The Crossing 1983 The debut that turned heads. Solid production, a few guitars, and...I'm sorry, but did I hear bagpipes?!?!
Steeltown 1984 A tightly focussed work, with strong lyrical and musical themes. Sound quality does matter, so track down the re-mastered version of this CD - this album deserves it.
The Seer 1986 Big Country settle into the mainstream, demonstrating that no risks means no mistakes.
Peace In Our Time 1988 Apparently, BC get completely lost in the meanstream with this one - I haven't found it yet, but I have heard mention of...(ahem)...synthesisers.
No Place Like Home 1991
The Buffalo Skinners 1993 Strictly speaking, this was not my BC starting point, but this was where I became a fan. I didn't know it before I heard this album, but there was something missing from my CD collection - something that rocked with lots of guitars, didn't require much thought and was completely infectious. I affectionately call this album "Big Dumb Guitars"...
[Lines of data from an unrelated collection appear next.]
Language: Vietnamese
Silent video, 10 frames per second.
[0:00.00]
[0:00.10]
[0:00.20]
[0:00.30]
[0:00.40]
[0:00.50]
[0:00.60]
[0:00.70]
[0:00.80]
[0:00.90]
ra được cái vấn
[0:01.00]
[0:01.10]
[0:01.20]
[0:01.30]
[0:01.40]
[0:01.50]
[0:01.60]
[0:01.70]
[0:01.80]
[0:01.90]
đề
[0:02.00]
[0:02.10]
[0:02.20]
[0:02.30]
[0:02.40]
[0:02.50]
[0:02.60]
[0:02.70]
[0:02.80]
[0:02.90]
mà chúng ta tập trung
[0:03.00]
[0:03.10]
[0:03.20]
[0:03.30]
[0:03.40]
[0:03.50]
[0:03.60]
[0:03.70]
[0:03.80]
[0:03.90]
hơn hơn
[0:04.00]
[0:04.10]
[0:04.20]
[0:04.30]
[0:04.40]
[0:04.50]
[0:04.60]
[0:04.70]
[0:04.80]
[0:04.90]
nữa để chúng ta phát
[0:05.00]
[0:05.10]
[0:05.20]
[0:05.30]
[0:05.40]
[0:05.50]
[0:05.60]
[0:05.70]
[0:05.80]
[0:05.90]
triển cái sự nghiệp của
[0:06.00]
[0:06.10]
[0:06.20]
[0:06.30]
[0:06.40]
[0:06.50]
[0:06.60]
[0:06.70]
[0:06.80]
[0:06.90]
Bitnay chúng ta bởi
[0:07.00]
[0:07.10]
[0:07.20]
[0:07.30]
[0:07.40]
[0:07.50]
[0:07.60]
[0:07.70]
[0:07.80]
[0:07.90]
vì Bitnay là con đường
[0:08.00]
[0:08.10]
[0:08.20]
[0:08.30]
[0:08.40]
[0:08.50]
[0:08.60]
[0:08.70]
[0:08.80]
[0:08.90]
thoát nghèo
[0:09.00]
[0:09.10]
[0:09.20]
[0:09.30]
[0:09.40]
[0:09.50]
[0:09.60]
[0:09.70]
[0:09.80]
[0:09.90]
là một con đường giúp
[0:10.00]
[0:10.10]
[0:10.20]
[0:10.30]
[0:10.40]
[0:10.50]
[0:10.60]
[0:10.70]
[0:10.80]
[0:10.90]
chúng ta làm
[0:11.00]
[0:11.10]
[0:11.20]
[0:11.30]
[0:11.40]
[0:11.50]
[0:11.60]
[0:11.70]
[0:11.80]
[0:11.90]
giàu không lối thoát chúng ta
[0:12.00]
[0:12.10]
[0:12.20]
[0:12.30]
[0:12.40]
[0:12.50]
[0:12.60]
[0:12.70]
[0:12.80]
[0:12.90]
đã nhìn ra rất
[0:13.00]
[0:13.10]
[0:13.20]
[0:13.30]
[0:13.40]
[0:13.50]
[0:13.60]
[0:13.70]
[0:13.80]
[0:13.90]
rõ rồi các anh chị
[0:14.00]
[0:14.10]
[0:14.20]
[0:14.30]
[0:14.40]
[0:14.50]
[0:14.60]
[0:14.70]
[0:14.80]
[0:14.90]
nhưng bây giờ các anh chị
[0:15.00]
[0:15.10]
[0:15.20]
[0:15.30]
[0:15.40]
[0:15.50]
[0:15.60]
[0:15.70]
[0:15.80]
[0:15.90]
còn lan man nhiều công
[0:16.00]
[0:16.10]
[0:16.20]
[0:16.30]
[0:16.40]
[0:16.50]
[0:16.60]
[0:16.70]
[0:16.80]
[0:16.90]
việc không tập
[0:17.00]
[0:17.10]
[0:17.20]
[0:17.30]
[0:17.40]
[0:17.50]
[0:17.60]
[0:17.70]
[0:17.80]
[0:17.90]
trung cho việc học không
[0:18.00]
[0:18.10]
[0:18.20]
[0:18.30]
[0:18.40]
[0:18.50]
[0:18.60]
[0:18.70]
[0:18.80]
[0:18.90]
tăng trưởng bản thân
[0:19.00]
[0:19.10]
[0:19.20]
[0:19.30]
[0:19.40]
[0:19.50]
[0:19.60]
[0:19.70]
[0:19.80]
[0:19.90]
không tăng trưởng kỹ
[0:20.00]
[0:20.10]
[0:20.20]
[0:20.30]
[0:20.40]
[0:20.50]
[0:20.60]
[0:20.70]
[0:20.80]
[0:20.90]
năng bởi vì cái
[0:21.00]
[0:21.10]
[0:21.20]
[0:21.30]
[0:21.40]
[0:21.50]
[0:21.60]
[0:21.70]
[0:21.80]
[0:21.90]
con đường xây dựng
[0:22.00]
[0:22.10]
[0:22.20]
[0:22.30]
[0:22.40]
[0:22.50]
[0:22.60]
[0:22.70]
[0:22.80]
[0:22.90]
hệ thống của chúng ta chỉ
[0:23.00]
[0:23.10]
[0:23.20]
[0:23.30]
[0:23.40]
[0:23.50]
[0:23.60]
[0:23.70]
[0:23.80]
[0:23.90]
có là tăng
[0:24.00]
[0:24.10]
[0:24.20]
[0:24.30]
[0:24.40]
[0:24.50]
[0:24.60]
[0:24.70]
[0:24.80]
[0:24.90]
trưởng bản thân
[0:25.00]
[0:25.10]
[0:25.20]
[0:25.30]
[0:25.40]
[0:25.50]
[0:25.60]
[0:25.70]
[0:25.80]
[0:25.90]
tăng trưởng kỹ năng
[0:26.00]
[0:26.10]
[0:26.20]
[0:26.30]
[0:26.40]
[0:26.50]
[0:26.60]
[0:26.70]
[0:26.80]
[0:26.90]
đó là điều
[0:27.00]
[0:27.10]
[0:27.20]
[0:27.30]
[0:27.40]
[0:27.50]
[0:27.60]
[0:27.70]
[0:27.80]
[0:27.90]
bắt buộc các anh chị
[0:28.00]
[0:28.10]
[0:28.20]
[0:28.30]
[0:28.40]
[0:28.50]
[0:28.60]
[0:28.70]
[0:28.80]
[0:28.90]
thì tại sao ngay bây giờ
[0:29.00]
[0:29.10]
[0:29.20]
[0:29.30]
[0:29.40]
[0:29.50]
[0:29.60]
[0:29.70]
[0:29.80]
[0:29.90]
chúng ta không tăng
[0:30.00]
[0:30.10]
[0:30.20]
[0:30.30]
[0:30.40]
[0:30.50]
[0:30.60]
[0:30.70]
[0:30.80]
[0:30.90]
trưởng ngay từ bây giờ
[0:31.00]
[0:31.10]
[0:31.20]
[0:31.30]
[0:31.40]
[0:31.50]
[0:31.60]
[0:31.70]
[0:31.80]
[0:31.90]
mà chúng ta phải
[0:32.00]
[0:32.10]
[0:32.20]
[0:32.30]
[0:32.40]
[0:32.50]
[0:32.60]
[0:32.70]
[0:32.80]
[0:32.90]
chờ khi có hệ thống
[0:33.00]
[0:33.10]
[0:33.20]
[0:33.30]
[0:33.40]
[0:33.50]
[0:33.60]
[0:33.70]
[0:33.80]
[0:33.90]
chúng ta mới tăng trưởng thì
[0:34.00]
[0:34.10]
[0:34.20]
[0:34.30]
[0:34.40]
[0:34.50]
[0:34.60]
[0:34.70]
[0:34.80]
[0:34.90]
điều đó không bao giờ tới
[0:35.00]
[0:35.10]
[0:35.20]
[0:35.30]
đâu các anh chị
Without The Aid Of A Safety Net 1994 Live, some acoustic, some electric, but not enough Big Dumb songs
Why The Long Face 1995 ...and then there was "Big Dumb Guitars II". More of the same, but who's complaining?
BBC Live in Concert 1995 Recorded back in 1988
Brighton Rock 1997 Another live album, recorded in 1995 and featuring a lot of songs from Why The Long Face
Driving To Damascus 1999 Their emphatic swansong, including some songs co-written with Ray Davies (The Kinks).